> [WHAT NEEDS TO BE DONE]: Return, from the material below, each line in which the word "frames" is present.

___ EXTRACTED DATA

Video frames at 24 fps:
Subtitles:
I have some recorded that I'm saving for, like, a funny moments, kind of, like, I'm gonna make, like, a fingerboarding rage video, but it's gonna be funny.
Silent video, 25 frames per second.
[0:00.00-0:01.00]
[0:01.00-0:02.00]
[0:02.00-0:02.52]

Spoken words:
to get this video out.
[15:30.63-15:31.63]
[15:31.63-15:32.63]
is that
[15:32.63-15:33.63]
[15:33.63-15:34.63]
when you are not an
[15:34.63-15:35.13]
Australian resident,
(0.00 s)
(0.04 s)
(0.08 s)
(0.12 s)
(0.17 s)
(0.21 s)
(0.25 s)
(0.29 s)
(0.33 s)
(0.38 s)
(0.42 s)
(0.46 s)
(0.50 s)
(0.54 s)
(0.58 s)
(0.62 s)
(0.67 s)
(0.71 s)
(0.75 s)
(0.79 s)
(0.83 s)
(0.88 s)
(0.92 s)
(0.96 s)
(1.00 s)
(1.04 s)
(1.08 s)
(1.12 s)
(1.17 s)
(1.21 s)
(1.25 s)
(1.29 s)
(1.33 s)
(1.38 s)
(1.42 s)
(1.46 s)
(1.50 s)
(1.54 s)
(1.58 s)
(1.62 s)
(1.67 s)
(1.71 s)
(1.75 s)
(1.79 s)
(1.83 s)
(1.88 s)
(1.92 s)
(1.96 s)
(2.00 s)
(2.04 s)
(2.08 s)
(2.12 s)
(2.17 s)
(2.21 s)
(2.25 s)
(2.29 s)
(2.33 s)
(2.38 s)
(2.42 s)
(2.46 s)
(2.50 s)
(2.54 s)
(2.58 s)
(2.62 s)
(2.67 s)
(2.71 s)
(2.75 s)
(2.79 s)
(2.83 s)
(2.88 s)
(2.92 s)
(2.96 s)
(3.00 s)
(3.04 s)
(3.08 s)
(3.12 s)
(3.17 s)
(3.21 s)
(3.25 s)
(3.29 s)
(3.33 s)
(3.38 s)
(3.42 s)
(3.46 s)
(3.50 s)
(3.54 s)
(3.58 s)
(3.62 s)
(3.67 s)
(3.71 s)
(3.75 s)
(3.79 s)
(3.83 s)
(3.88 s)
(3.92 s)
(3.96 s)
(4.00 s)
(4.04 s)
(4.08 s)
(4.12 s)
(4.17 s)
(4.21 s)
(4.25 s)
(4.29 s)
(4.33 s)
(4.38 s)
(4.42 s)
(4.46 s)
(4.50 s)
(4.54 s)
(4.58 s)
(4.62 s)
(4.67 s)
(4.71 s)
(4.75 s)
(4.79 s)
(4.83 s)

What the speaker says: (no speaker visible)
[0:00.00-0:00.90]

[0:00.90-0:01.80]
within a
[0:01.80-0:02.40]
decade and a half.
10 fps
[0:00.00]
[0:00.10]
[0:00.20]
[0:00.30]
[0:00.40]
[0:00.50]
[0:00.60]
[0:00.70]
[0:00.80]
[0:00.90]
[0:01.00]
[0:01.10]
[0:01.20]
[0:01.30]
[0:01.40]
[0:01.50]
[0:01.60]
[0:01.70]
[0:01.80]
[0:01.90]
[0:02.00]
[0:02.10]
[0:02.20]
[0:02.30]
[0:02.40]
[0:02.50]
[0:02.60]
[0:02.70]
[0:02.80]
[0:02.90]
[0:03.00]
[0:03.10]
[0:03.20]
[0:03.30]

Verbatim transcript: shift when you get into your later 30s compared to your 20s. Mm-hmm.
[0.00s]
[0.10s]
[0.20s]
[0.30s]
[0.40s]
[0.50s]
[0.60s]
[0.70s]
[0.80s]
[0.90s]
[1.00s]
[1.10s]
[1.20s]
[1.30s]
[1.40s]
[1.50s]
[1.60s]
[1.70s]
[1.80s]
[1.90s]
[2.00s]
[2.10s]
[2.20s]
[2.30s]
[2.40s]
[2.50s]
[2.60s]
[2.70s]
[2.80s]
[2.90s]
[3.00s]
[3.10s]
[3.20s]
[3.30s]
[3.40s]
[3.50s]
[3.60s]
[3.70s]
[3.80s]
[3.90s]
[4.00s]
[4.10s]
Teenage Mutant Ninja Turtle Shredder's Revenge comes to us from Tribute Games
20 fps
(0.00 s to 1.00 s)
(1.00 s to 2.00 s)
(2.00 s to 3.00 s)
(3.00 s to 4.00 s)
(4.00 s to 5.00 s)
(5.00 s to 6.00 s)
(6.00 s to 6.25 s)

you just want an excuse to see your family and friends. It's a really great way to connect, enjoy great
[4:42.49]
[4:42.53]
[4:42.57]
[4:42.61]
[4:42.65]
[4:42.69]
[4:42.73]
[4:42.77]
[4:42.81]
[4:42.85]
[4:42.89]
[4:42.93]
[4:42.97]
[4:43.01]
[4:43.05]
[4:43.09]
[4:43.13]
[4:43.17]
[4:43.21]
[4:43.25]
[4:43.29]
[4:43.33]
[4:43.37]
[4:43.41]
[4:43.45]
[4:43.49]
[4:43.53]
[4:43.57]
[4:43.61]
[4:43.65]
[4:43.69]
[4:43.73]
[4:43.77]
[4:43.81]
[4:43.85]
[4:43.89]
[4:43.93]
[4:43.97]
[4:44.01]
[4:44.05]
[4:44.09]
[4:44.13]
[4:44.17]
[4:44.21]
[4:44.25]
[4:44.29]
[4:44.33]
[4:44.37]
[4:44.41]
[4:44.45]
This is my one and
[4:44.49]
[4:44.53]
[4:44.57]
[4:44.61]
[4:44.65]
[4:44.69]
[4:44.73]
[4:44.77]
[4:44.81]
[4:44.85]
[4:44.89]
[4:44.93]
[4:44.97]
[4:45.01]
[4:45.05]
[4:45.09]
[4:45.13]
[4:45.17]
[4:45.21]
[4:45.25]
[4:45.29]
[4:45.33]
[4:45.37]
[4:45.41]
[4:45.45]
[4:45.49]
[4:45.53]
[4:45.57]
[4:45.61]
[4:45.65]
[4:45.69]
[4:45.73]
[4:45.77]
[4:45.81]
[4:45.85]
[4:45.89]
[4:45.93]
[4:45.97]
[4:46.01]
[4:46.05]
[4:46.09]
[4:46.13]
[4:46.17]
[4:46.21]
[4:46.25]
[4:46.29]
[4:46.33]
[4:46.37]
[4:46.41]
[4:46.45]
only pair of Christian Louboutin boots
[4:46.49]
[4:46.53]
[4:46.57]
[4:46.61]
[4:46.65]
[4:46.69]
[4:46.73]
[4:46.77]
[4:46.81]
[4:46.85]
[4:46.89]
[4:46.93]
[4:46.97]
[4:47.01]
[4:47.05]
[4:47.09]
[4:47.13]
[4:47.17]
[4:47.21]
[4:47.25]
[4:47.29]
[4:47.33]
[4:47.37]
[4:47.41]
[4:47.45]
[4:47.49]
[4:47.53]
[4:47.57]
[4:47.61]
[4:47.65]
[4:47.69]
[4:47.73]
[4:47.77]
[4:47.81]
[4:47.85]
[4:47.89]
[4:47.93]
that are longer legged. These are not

______

> [TASK RESULT]:
Video frames at 24 fps:
Silent video, 25 frames per second.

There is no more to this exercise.